Uptake kinetics of N-methylquinidine, N-methylquinine, and vincristine by membrane vesicle preparations isolated from MDR1- or Mdr1b-overexpressing insect cells. Sf-MDR1 or Sf-Mdr1b membrane vesicles (25 μg of protein) were incubated in the presence of increasing concentrations of [³H]-labelled substrates. Initial uptake rates for N-methylquinidine, N-methylquinine, and vincristine were determined after an uptake period of 25, 50 and 15 s, respectively. Data presented are converted into uptake per min, and are corrected for Pgp-content of vesicle preparations. (A) Uptake of N-methylquinidine (closed circles) and N-methylquinine (open triangles) into Sf-MDR1 vesicles; (B) uptake of N-methylquinidine (closed circles) and N-methylquinine (open triangles) into Sf-Mdr1b vesicles; (C) uptake of vincristine into Sf-MDR1 (closed circles) and Sf-Mdr1b (open triangles) vesicles. Data points were analysed by non-linear curve fitting to an equation describing Michaelis – Menten kinetics using SigmaPlot.
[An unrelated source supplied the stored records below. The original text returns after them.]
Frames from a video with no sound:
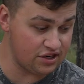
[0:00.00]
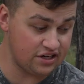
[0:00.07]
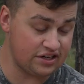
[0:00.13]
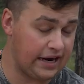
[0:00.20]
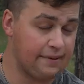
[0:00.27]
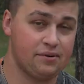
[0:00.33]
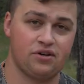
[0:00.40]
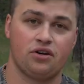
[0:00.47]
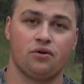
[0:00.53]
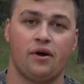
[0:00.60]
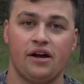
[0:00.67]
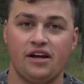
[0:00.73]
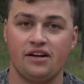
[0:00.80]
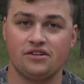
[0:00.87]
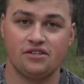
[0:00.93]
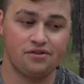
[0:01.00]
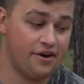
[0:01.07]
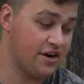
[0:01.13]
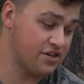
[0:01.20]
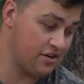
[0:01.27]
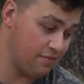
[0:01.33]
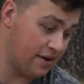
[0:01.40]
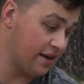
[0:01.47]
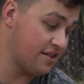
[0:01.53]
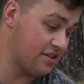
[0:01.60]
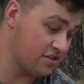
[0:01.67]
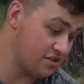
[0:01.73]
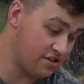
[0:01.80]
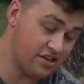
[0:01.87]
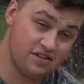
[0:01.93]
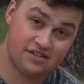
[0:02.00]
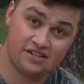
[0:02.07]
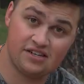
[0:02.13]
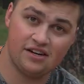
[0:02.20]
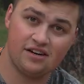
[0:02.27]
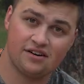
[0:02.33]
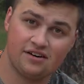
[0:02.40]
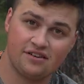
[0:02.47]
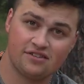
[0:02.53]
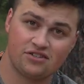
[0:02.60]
and adapters already to actually make this DC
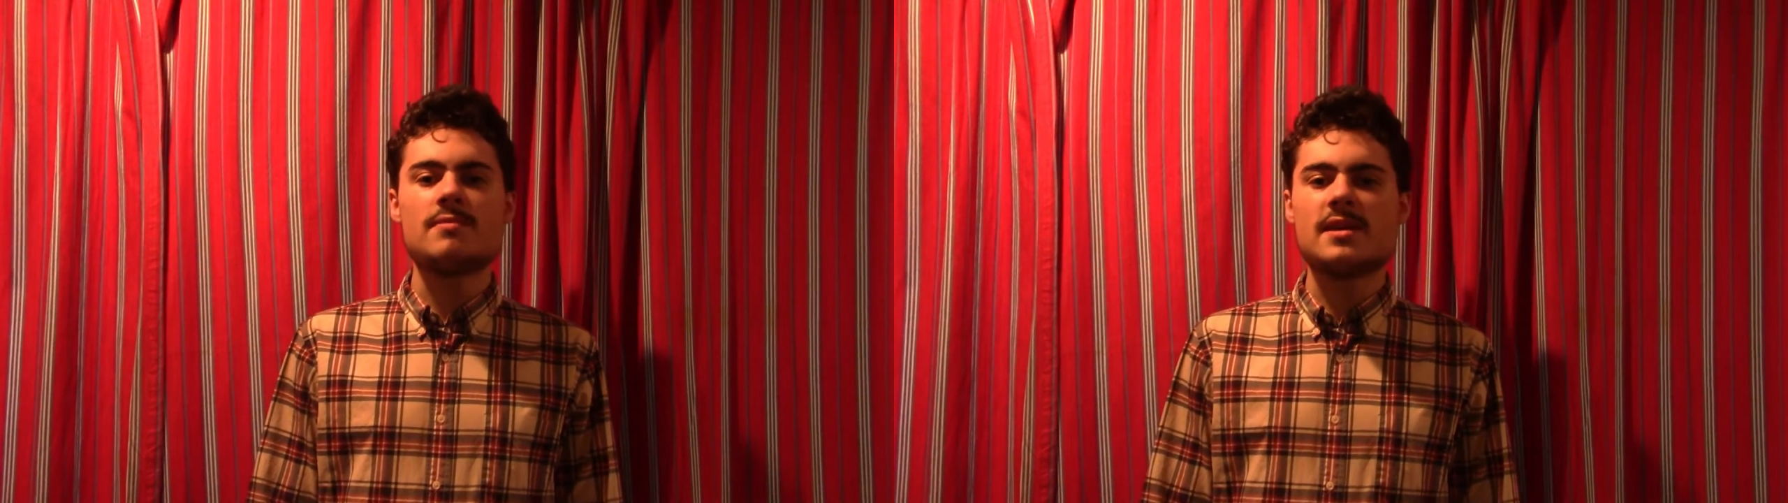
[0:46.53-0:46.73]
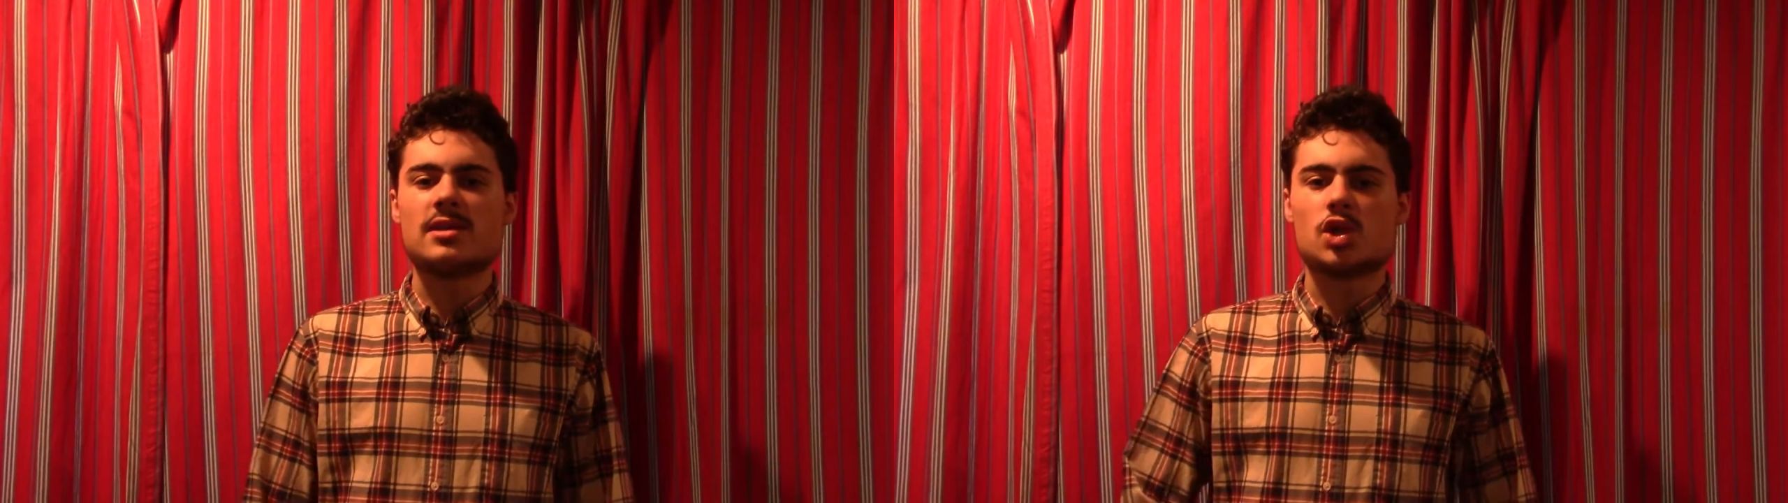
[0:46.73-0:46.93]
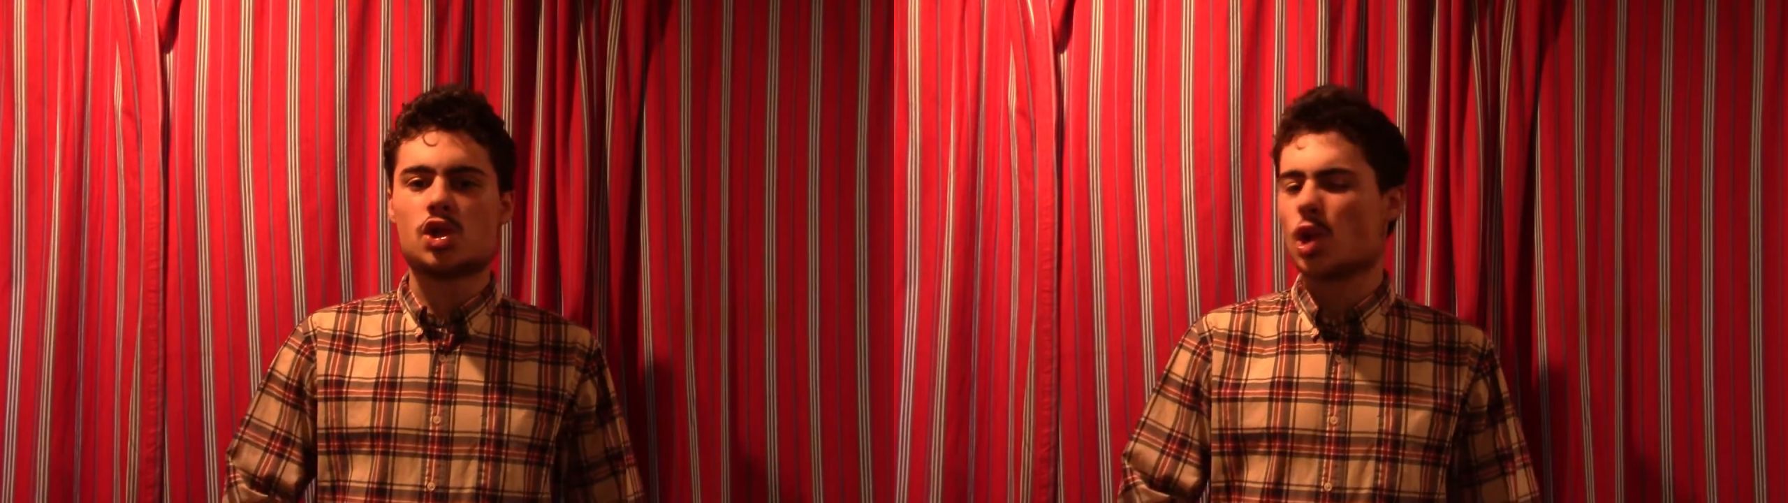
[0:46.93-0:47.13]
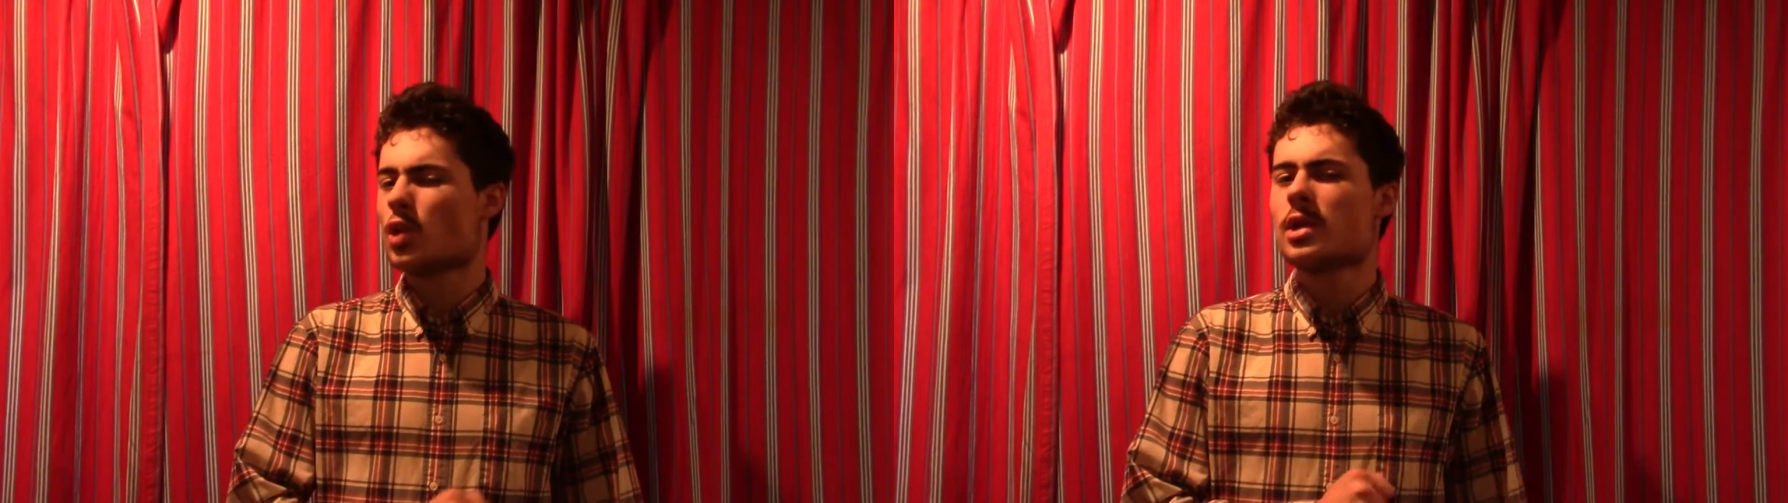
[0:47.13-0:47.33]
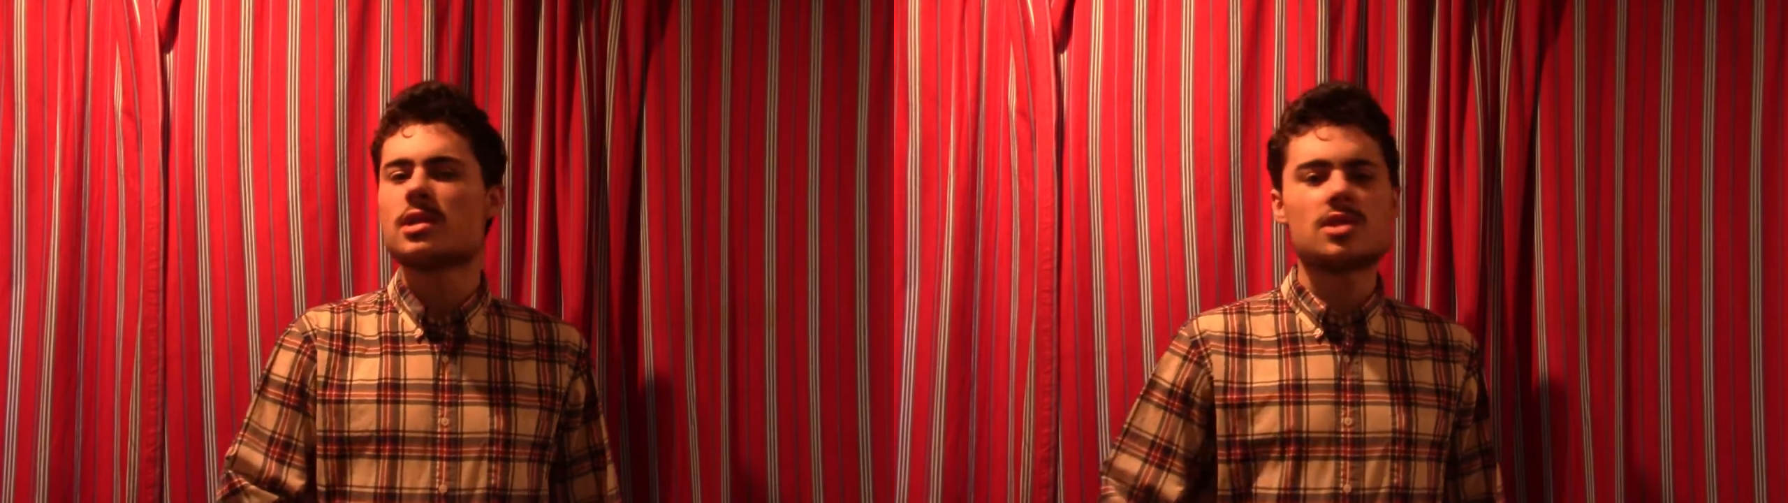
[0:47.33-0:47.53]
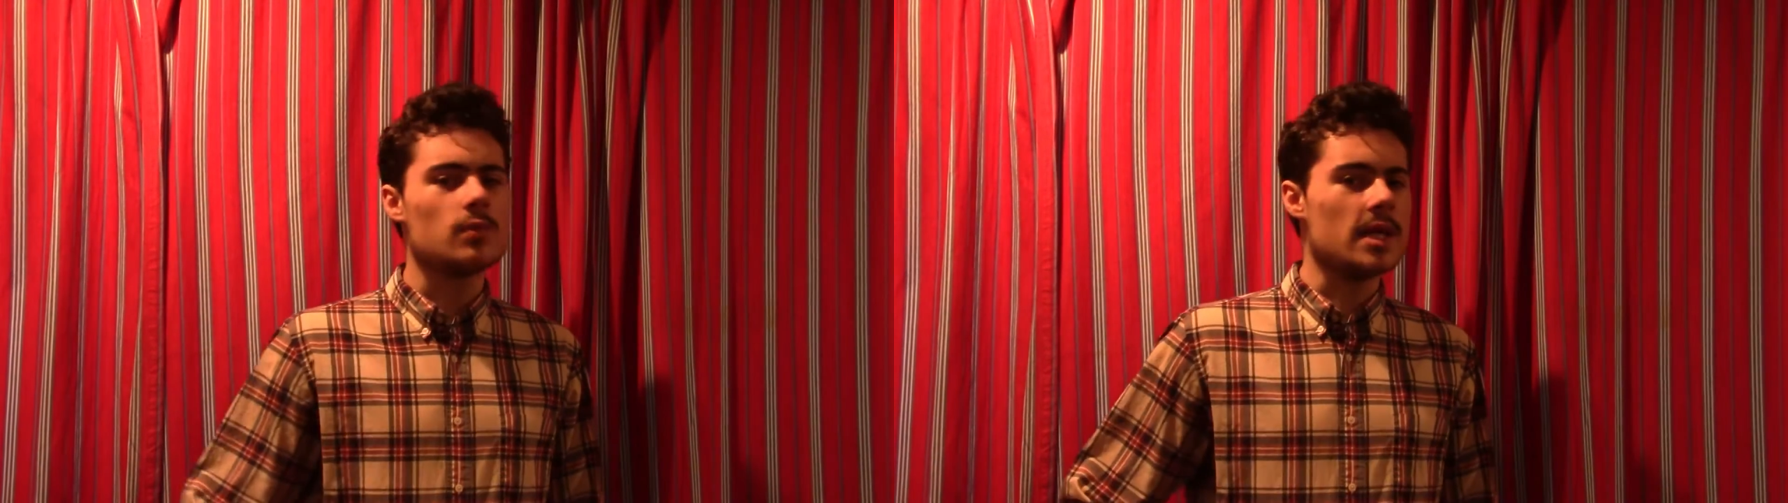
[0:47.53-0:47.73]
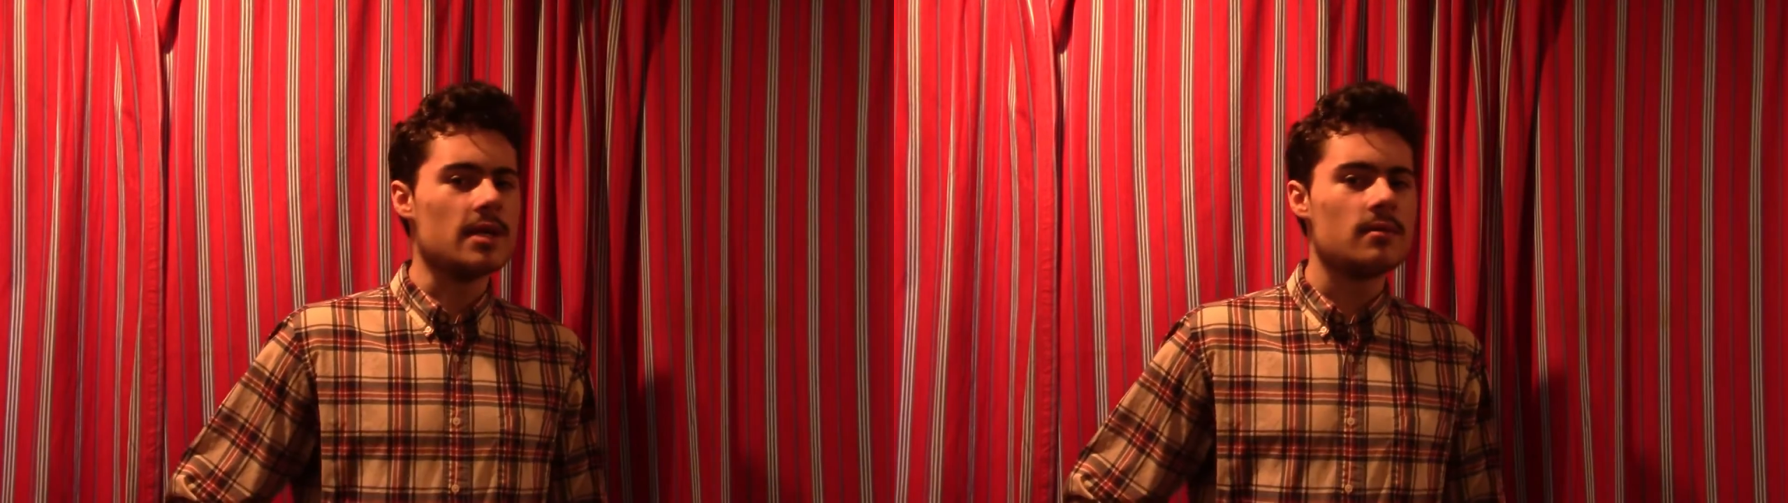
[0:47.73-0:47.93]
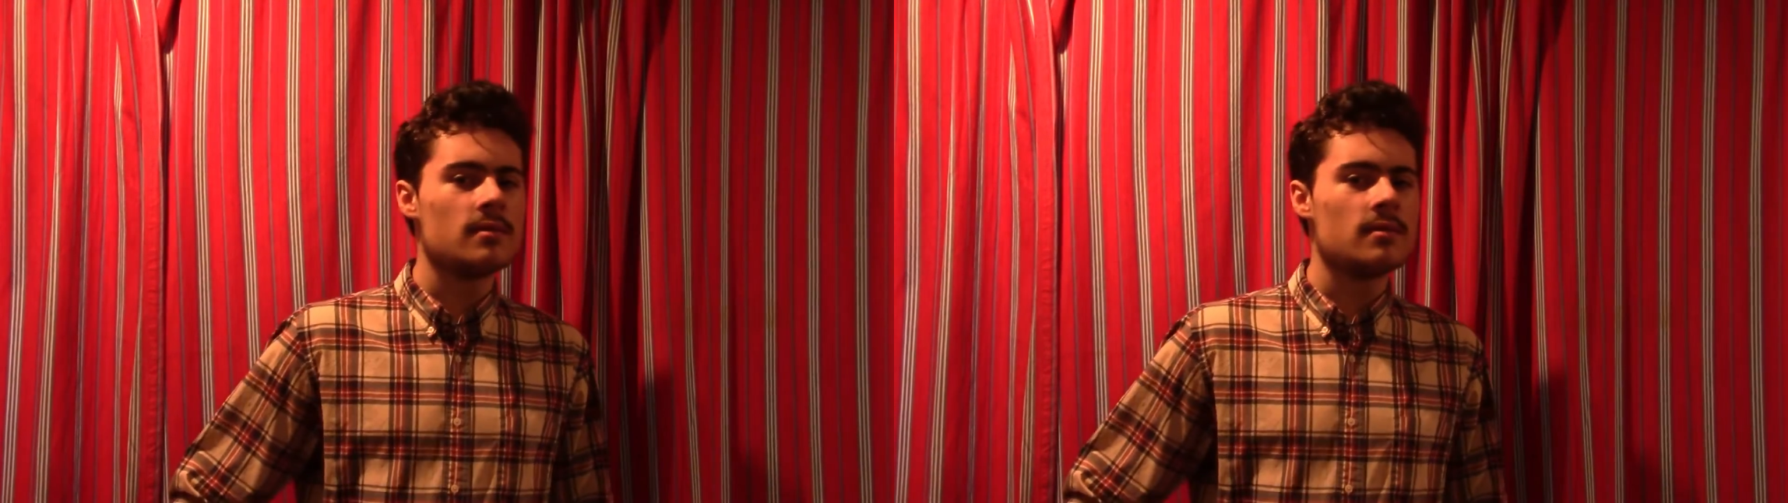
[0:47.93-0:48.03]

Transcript: is short and sweet.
ATP-dependent uptake was calculated by subtracting values obtained in the presence of 4 mM AMP – PCP from those obtained in the presence of 4 mM ATP. Data points represent the normalized average uptake±standard error of the substrates into vesicles of three different membrane preparations (two for vincristine); the uptake into each vesicle preparation was determined three times and normalized for Pgp content. All individual data points were included in the non-linear curve fitting.